- [What this task involves]
Each entry should be repeated exactly. Its pictures should not be.
*** Listed records Section Begins ***
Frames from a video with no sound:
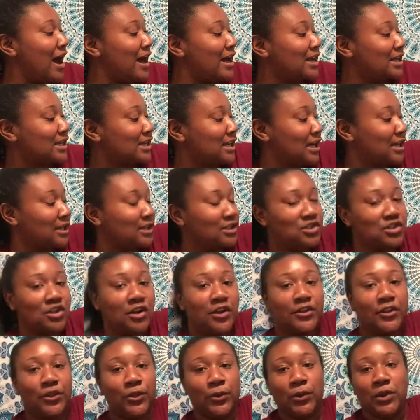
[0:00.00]
I kind of
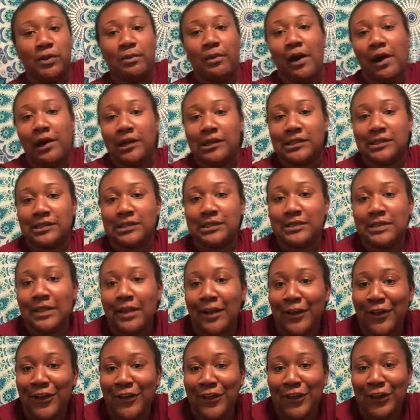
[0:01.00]
took the three boxes
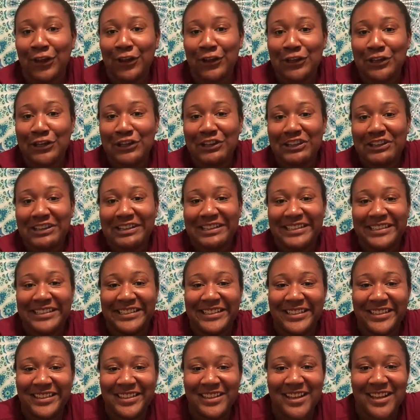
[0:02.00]
that I could.
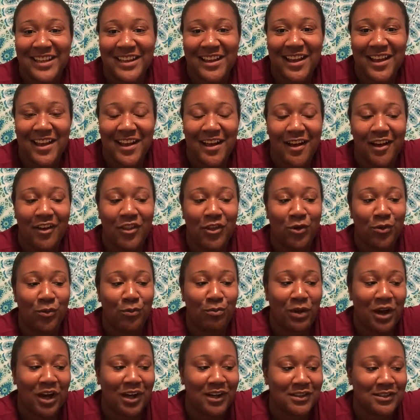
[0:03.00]
The uh, other
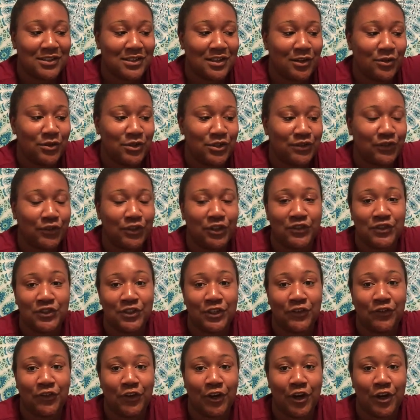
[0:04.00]
box that was full of
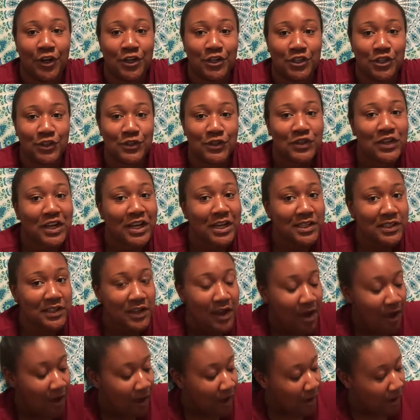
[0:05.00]
stuff I already showed you guys,
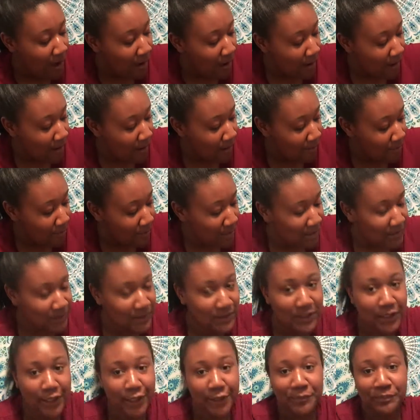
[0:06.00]
um,
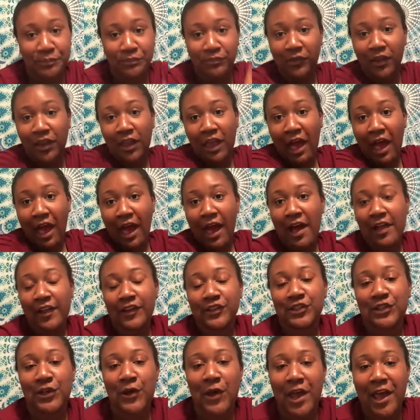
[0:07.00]
but uh,
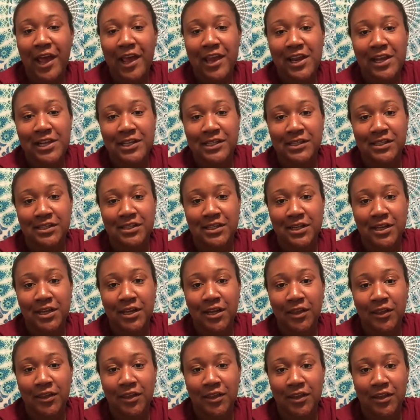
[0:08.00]
let's go ahead and
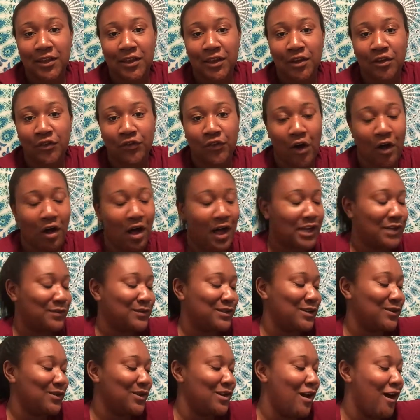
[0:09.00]
see the fall items
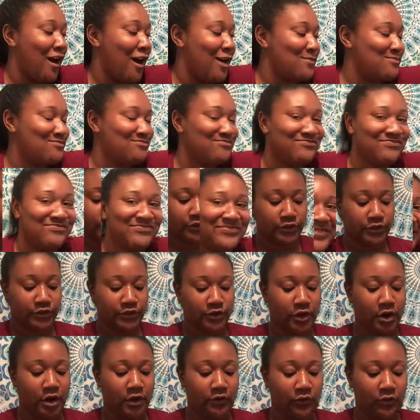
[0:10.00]
that we got. So we're just gonna
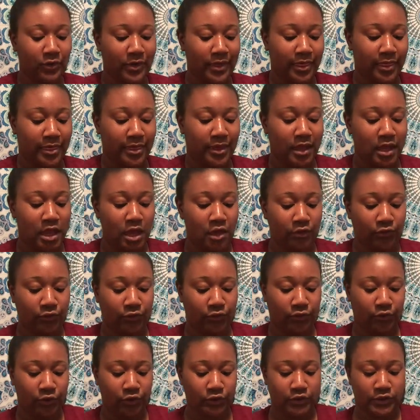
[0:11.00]
start off with the
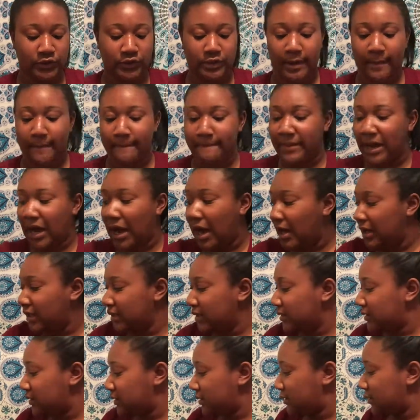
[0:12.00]
first
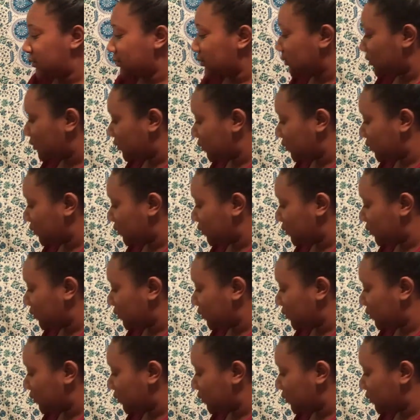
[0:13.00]
box.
*** Listed records Section Ends ***
- [Output of the task]
Frames from a video with no sound:
[0:00.00]
I kind of
[0:01.00]
took the three boxes
[0:02.00]
that I could.
[0:03.00]
The uh, other
[0:04.00]
box that was full of
[0:05.00]
stuff I already showed you guys,
[0:06.00]
um,
[0:07.00]
but uh,
[0:08.00]
let's go ahead and
[0:09.00]
see the fall items
[0:10.00]
that we got. So we're just gonna
[0:11.00]
start off with the
[0:12.00]
first
[0:13.00]
box.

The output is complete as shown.